Environmental health programs would disappear in favor of "higher priorities," according to the agency's budget justification. The proposal would wipe out $21 million in funding and 119 full-time positions.
The cuts go far deeper than what Trump's White House requested in fiscal 2018. USGS's last budget justification included $17 million for the environmental health mission area, which would have been a 20 percent trim from the prior year.
Those reductions were never realized, but at the time, they raised concerns that USGS would shift its focus more exclusively to oil and gas issues (Energywire, June 5, 2017).
The other two arms of USGS's energy and mineral resources division — the mineral resources and energy resources programs — would receive a $10 million and $1 million bump, respectively. Each would also gain a handful of full-time positions under the fiscal 2019 proposal.
Maintaining those programs will be crucial to the administration's mission to collect new information on the supply and flow of domestic energy, according to USGS budget documents.
"As demands for energy and mineral resources grow, USGS research and assessments become increasingly critical for understanding the occurrence, quality, supply, and use of national and global resources," the budget justification says. "The in-depth science provided by the USGS Energy and Minerals Resources Mission Area informs strategic, evidence-based economic and geopolitical decisions and facilitates responsible natural resource development."
The two remaining programs contain no priorities for understanding the impacts of oil and gas development, one budget supplement shows.
Those studies were a key endeavor under former President Obama.
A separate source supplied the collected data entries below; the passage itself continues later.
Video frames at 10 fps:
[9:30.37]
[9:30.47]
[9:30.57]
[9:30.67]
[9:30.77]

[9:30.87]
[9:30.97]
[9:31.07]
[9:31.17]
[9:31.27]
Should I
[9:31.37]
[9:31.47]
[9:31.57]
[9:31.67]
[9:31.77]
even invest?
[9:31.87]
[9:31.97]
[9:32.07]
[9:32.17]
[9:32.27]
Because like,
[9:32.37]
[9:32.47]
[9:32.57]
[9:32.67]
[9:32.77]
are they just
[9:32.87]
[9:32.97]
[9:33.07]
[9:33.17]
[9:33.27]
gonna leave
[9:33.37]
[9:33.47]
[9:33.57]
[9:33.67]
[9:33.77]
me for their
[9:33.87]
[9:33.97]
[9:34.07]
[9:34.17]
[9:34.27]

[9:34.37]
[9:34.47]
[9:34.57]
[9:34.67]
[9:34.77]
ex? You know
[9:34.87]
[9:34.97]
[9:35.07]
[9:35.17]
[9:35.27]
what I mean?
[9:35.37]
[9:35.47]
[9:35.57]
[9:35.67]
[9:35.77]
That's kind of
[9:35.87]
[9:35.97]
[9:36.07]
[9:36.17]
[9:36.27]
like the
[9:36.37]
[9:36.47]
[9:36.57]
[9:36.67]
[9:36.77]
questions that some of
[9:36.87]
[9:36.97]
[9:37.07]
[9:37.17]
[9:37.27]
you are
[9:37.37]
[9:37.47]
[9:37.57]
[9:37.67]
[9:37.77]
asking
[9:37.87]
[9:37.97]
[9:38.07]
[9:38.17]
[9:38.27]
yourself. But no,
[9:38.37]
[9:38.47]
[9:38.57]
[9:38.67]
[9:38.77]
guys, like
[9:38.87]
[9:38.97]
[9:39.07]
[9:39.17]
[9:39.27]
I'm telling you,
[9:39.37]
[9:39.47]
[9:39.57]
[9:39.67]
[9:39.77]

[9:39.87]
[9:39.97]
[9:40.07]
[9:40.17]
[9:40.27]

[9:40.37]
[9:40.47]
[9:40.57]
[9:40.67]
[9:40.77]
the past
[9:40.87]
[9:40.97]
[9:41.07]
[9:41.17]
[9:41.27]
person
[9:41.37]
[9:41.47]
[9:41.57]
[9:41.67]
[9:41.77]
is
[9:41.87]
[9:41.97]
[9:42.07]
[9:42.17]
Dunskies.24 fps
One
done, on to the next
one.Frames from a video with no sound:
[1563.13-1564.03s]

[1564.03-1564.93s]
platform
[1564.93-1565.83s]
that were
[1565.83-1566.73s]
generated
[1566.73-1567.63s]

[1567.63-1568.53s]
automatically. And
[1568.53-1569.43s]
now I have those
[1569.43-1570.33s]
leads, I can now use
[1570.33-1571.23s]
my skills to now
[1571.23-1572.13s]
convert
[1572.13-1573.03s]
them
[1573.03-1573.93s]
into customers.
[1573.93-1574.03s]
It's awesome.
During the previous administration, USGS was assigned to serve as one prong of a multiagency research collaborative on unconventional oil and gas development.
During its time leading the collaboration, USGS produced a small collection of studies on hydraulic fracturing, including one that uncovered a "definitive link" between water quality impacts and wastewater injection (Energywire, May 11, 2016).
In the first six months of the Trump administration, USGS found no evidence that oil and gas development is a major contributor to drinking water pollution (Energywire, June 1, 2017).
Although the research was completed before President Trump took office, the paper fielded some criticism from environmental groups that questioned the agency's objectivity under a pro-energy president.
As of last year, leadership of the multiagency research initiative had flipped to U.S. EPA, which has been targeted for even steeper budget cuts than the Interior Department, where USGS is housed.
Oil and gas industry groups have maintained that the science on extraction impacts is settled.
"We believe the research into the safety of hydraulic fracturing has been done, and no more American taxpayer dollars are needed to research the issue further," Independent Petroleum Association of America spokesman Neal Kirby said of last year's budget cuts.
One aspect of the environmental health program would stay under this week's budget proposal.
Research on algal blooms would be transferred to USGS's water program, shifting $200,000 and one full-time position to the water mission area.